Independent Power Producer (IPP) Low Carbon has appointed Danske Raw materials to offer balance services for a British solar energy center.
Under a balance agreement between the two companies, Danske will offer commodities market access and balance for the 49.9 MW Feldon Vale Solar Plant, based in Stratford-Uvon. The Feldon Vale Solar site is currently under development.
Head of European origin for dance raw materials, Sofie Duedahl, said: “We want to be a preferred partner for British assets owners via energy market services for both renewable and flexible energy generation.”
The Danish Energy Trading Company, which was taken over by Equinor in 2019, says it has a strategic ambition to support the energy transition of the UK. Danske Commodities has been active in the country since 2009 and has a British electricity folio that spans onshore wind, offshore wind, solar and battery storage.
It signed a three -year optimization agreement for the 35 MW which in Mill Battery Energy Storage System (Bess) is owned by Equinor and developed by Noriker Power last year. The year before, it signed its first British optimization agreement for the 25 MW/50MWH two hours of expensive storageactive Blandford Road, also owned by Equinor.

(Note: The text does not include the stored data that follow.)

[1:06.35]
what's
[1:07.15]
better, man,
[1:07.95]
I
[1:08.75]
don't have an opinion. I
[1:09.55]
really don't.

Danske Commodities is a completely own daughter of Equinor. The Norwegian company recently announced that it would integrate its solar PV and wind -renewable energy portfolios with its gas generation and flexible energy portfolios of the energy storage in a new combined business area.
Around the same time, Low Carbon announced that it had formed a strategic partnership with insurance company Paratus, a movement that would reduce the risks related to the renewable portfolio.

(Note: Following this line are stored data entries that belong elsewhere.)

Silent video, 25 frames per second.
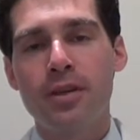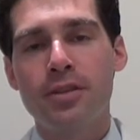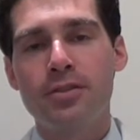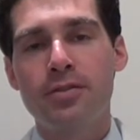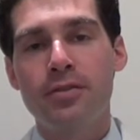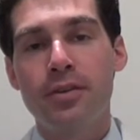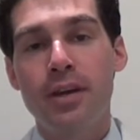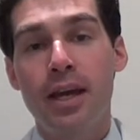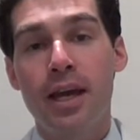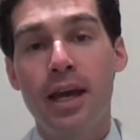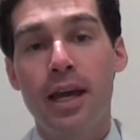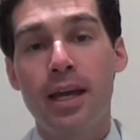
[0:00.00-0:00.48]

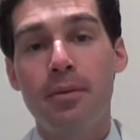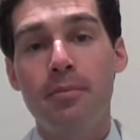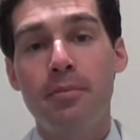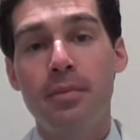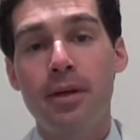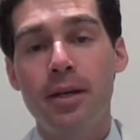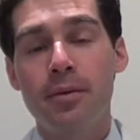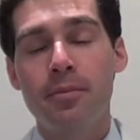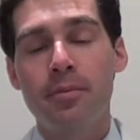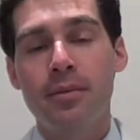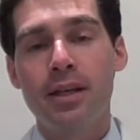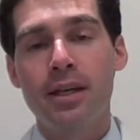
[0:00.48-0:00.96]
this via a
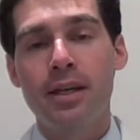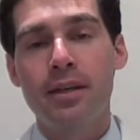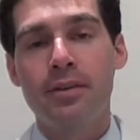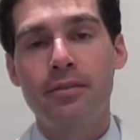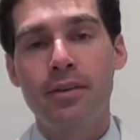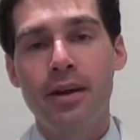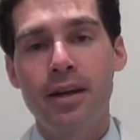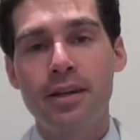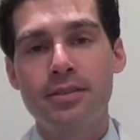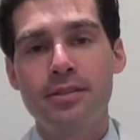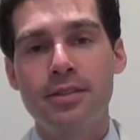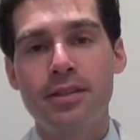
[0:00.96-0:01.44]
minimally
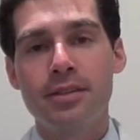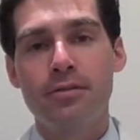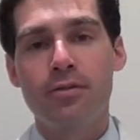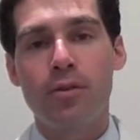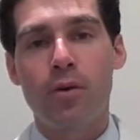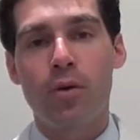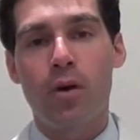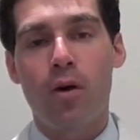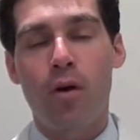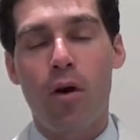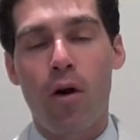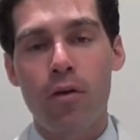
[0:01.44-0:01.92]
invasive
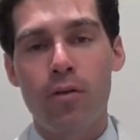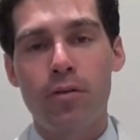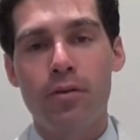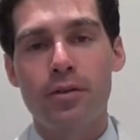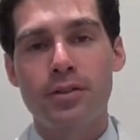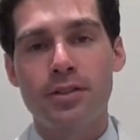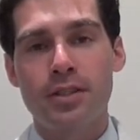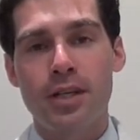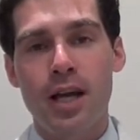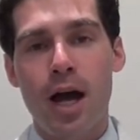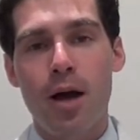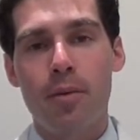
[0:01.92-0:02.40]
or
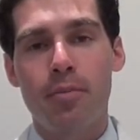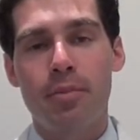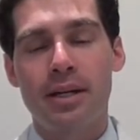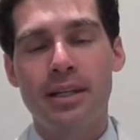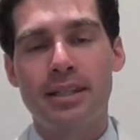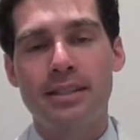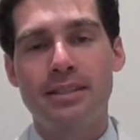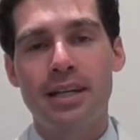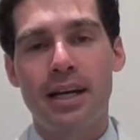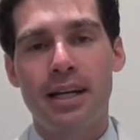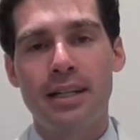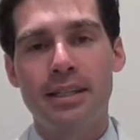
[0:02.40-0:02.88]

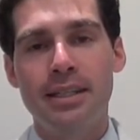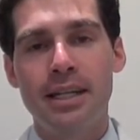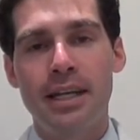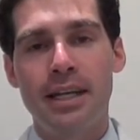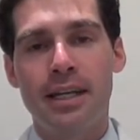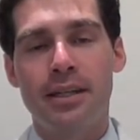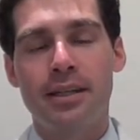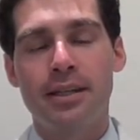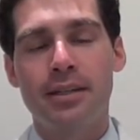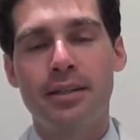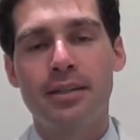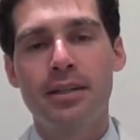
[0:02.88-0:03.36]
arthroscopic
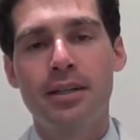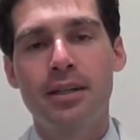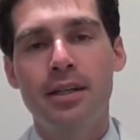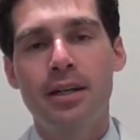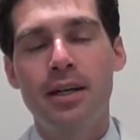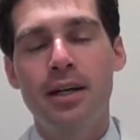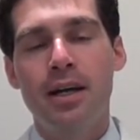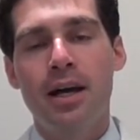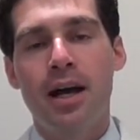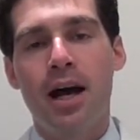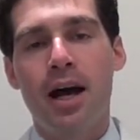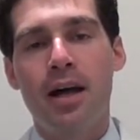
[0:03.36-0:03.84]
technique.
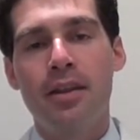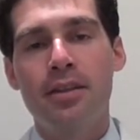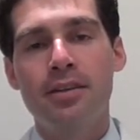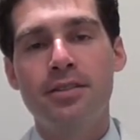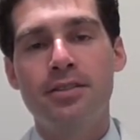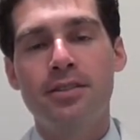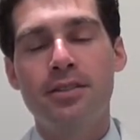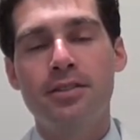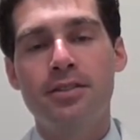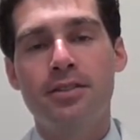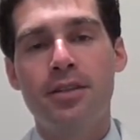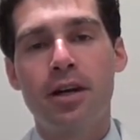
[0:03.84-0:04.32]

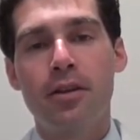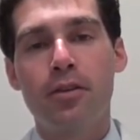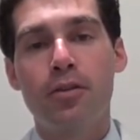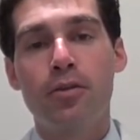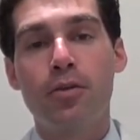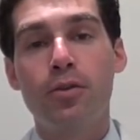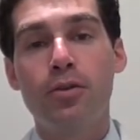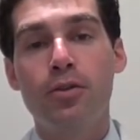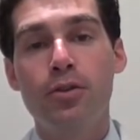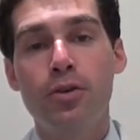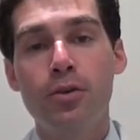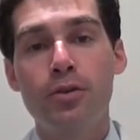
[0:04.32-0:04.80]
This is done
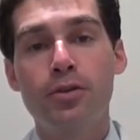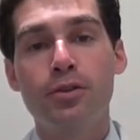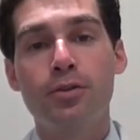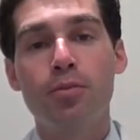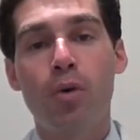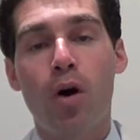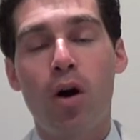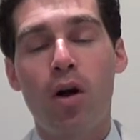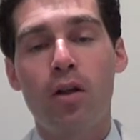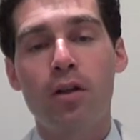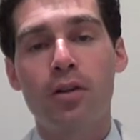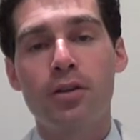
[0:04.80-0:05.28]
through two
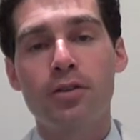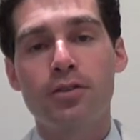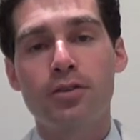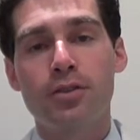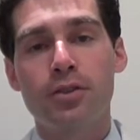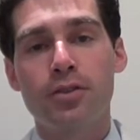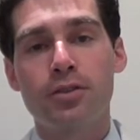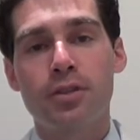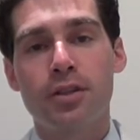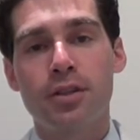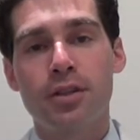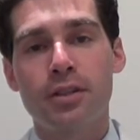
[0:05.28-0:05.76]
small
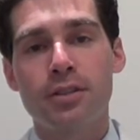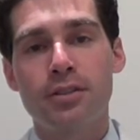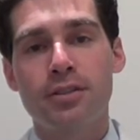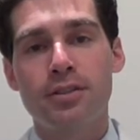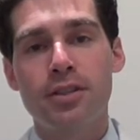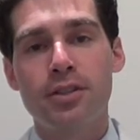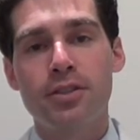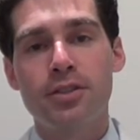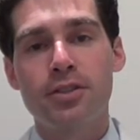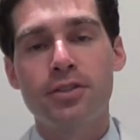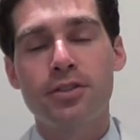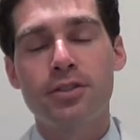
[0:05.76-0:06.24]
surgical
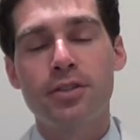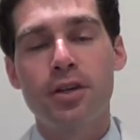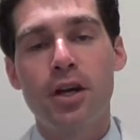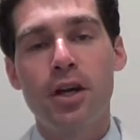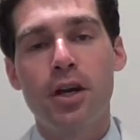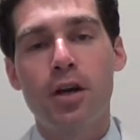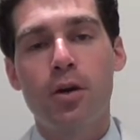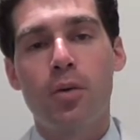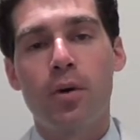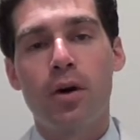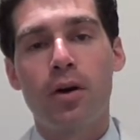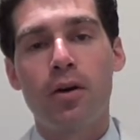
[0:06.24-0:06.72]
incisions
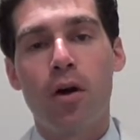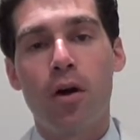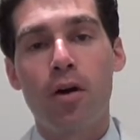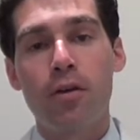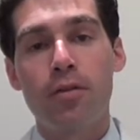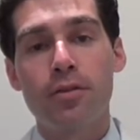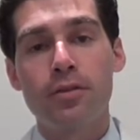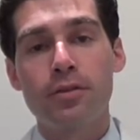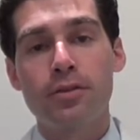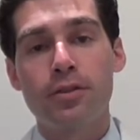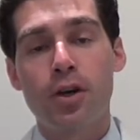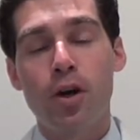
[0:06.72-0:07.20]
where an
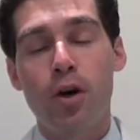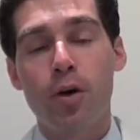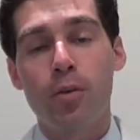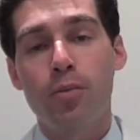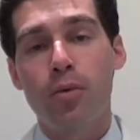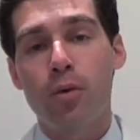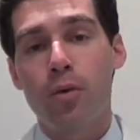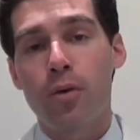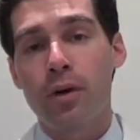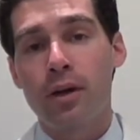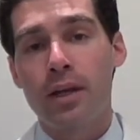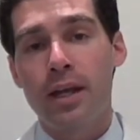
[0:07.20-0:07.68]

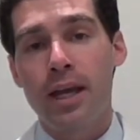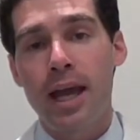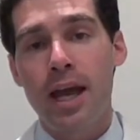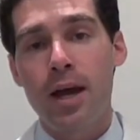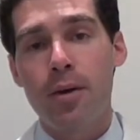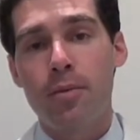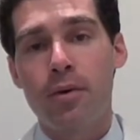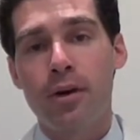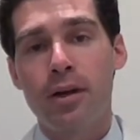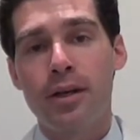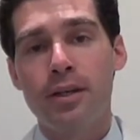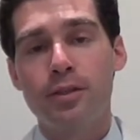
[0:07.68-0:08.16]
arthroscope or
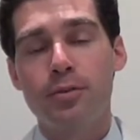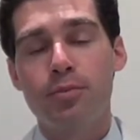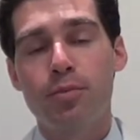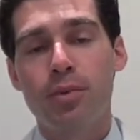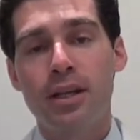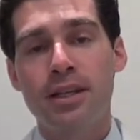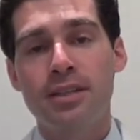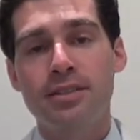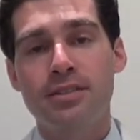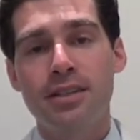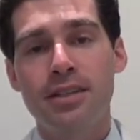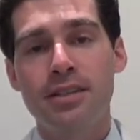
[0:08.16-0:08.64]
camera is
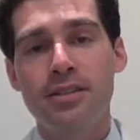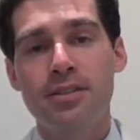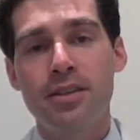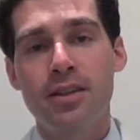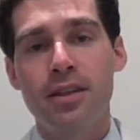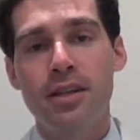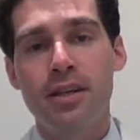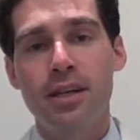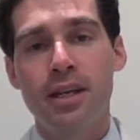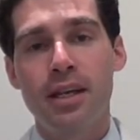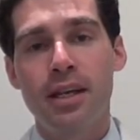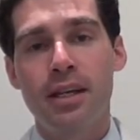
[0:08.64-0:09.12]
placed into
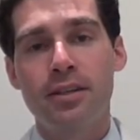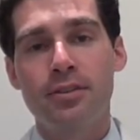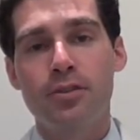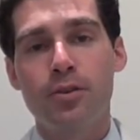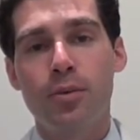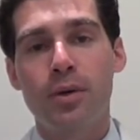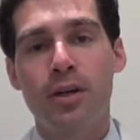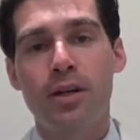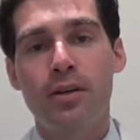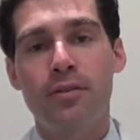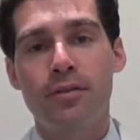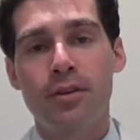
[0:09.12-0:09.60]
the knee
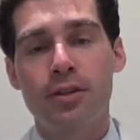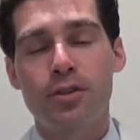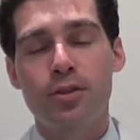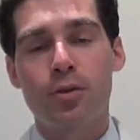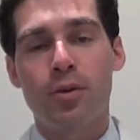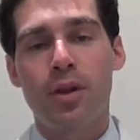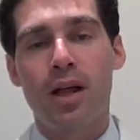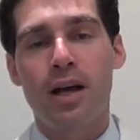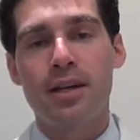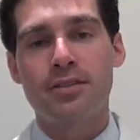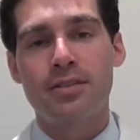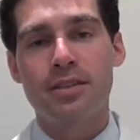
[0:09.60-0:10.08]
so we can
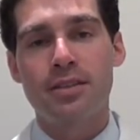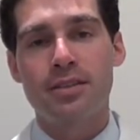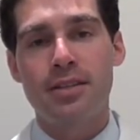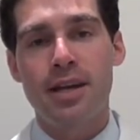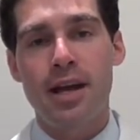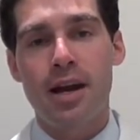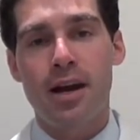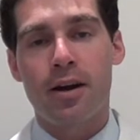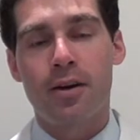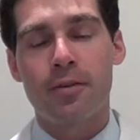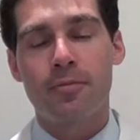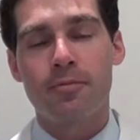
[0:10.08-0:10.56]
visualize the
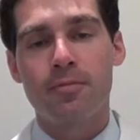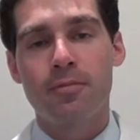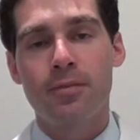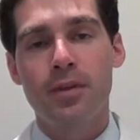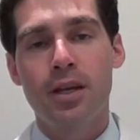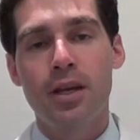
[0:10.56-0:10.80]
tear.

Working with Paratus, a specialist in Energy Price Insurance (RE), would limit the exposure of power purchase agreements (PPAs) and route-to-market (RTM) strategies to energy market fluctuations that can adversely affect them, Low Carbon said.
The British PV portfolio of Low Carbon comprises the 500 MW Gate Burton Energy Park project in Lincolnshire, which received a development assignment (DCO) from Energy Secretary Ed Miliband last year.
In October 2024, the 49.9 MW Layer Zonneboerderij in Essex was reinforced and marked the fourth large-scale solar project from Low Carbon to come online. The three other projects are the 23MW Crouch Solar Farm near Basildon, Braintree’s 35mw left Solar Farm and the 25mw Maldon Wycke Solar Farm.
The IPP is also in the early stages of developing another National Important Infrastructure Project (NSIP), a 500 MW of the Solar and Energy Storage project in Kent for which early consultations started in November 2024.